İzmir Cennetçeşme'de rantsal dönüşümle mücadele ediliyor!
Kentsel dönüşüm kıskacındaki İzmir Cennetçeşme halkı, başkanlık sistemiyle rantsal dönüşüme karşı yasal yollarla mücadelenin önünün de kapatılacağını vurguladı.
Referandum süreci ile ilgili konuştuğumuz kentsel dönüşüm kıskacındaki Cennetçeşme halkı, tek adam yönetimi geldiğinde, birçok temel hakkın kısıtlanacağı gibi rantsal dönüşüme karşı yasal yollarla mücadelenin önünün de kapatılacağını vurguladı.
Süreci televizyonlardan takip etmeye çalıştığını belirten Ev Emekçisi Songül Gürsel, “Bir kişiye padişahtan da öte yetki verilmesini kabullenemiyorum. Torunlarımın geleceği için hayır diyorum. Her şey birinin iki dudağı arasında olacak. Evet, çıkarsa Orta Çağ karanlığına daha hızlı sürükleneceğiz ama bunun böyle yürümeyeceğini de biliyorum” dedi.
Referandumda ‘hayır’ çıkması için elinden geleni yapacağını belirten Gürsel şunları söyledi: “OHAL ortamı ile birlikte kendilerine muhalif olanları içeri tıkıyor. Referanduma adil bir durumda gitmiyoruz. Daha öncesinde beyaz Toroslar gezer demişlerdi. İstediklerini aldılar ama değişen bir şey olmadı. Başkanlığı alırlarsa daha da kötüsü olur. Terör bitmez.”

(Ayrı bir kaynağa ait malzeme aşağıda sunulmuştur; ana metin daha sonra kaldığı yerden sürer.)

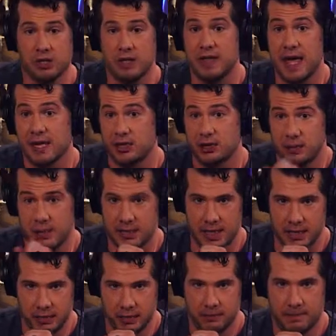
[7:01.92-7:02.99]
that that is your
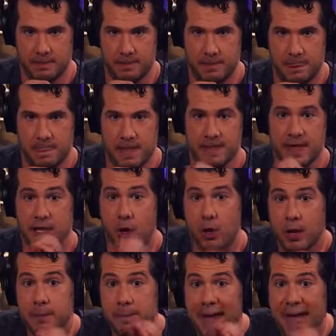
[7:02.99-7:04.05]
limitation that
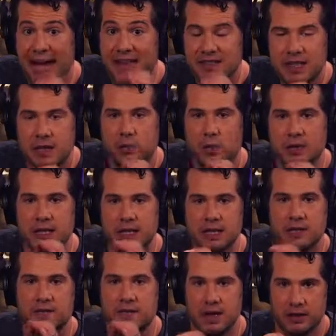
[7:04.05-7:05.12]
going past it will lead
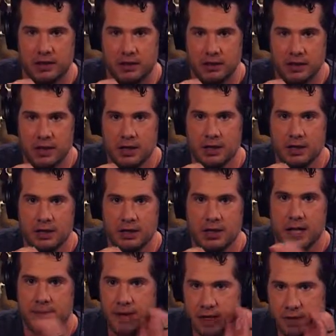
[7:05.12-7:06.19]
to failure.
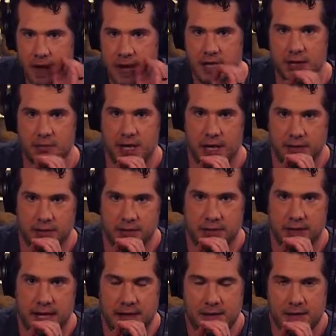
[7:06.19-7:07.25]
Keep that in the back of your mind,
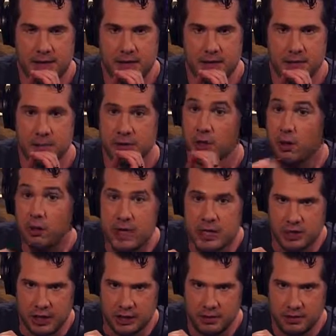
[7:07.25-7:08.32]
okay? But don't
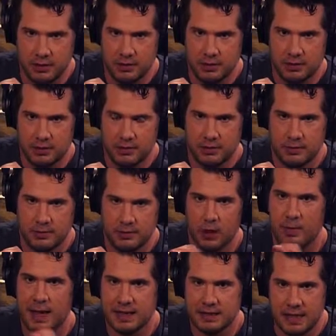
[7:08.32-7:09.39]
reach it.
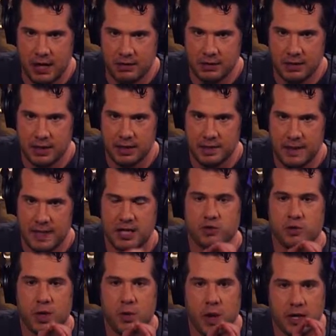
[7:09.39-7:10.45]
Don't max out. And
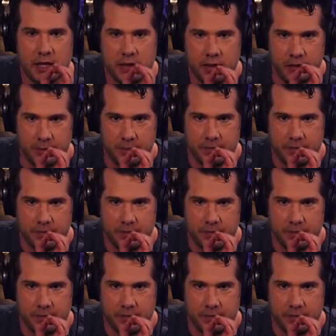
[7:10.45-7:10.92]
here's what I want you to do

‘15 YILDIR NEREDEYSE TEK ADAM VAR’
Tarif edilen başkanlık sistemini padişahlık sistemine benzeten Ayakkabı İşçisi İsmail Gürsel, “15 yıldır nerdeyse tek adam yönetimi var. Ne dedi de yapamadı. Peki ne var elde? Ekonomi iyi değil, komşularla ara iyi değil, barış yok. Demek ki başarısız. Ben yarınımdan korkuyorum. Başkanlık verildiğinde terör nasıl bitecek? Ellerinde bir değnek mi var? Çevremizdeki birçok AKP’ye oy veren insan da referandumda hayır oyu kullanacağını belirtti” dedi.
‘ÜLKENİN HAYRI İÇİN HAYIR’
Halil Ecevit ise şu anki sistemde aksak da olsa demokrasinin işleyebildiğini ifade ederek şunları söyledi: “Biz şu anda yasal yollarla kentsel dönüşüme karşı mücadele veriyoruz ama yarın başkanlık sisteminde bir kararname ile bu mücadelenin önü kapatılabilir. Referandumda evet çıkarsa kutuplaşma, kaos daha da artacak. Oy vermeyenler tamamen yok sayılacak. Ülkenin hayrı için hayır diyorum.”

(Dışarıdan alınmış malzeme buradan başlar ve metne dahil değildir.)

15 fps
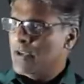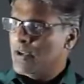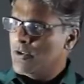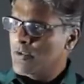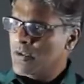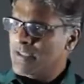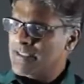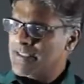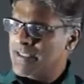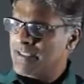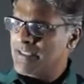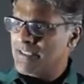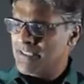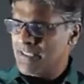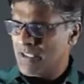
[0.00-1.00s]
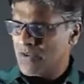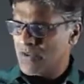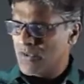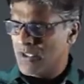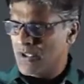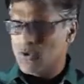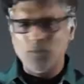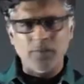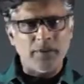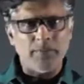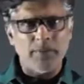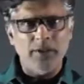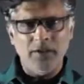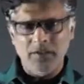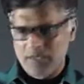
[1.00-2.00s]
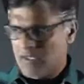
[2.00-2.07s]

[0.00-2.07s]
You can say that there are only 2 people.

Çiftçilikle uğraşan Haluk Arasan da kesinlikle anayasa değişikliğine hayır dediğini vurgulayarak şöyle konuştu: “Yapılmak istenen değişikliklerin Türkiye’ye diktatörlük dışında bir getirisi yok. Bu anayasa bütün yetkileri tek kişiye verecek. Yine Kürtler yok sayılmış durumda. Böyle bir anayasa kabul edilebilir mi? Cumhurbaşkanın yetkileri bile fiilen şu anda çok fazla. Ülkede muhalefeti susturuyor, kimseden tepki yok. Başkanlık gelirse, kimse bu sefer sesini çıkaramayacak, denetleyecek mekanizme kalmayacak.”
‘OHAL İPTAL EDİLSİN, REFERANDUMA ÖYLE GİDİLSİN’
Ramazan Akın (Esnaf): Kahvelerde gündem bu, şu sıralar. Çevremizdeki çok az kişi ‘evet’ten yana. İnsanların özgürlüğü daha da kısıtlanacak. Şu anda zaten korkudan sokağa çıkamıyoruz. Ve OHAL sürecinde referanduma eşit şartlarda gidilemez, OHAL iptal edilerek referandum sürecine gidilmeli.
Kıymet Gürsel (Ev Emekçisi): Biz kendimizi , çocuklarımızı torunlarımızı da düşünüyoruz. Onlar ne olacak? Bu süreçten en çok biz kadınlar etkileneceğiz. Yeni kurulmak istenen rejimle birlikte kadınların az olan hakları da elinden alınacak.
Mehmet Salih Konak (Emekli): Türkiye için iyi olmayacak. Hitler Almanyası’na doğru gidiyoruz. Savaşın içine çekiliyoruz ve insanların bütün hakları elinden alınıyor. Ülke tek adam tarafından yönetilmemeli. Denetim olmadığı sürece tek adam her istediğini yapar. Diktatörlük istemiyoruz.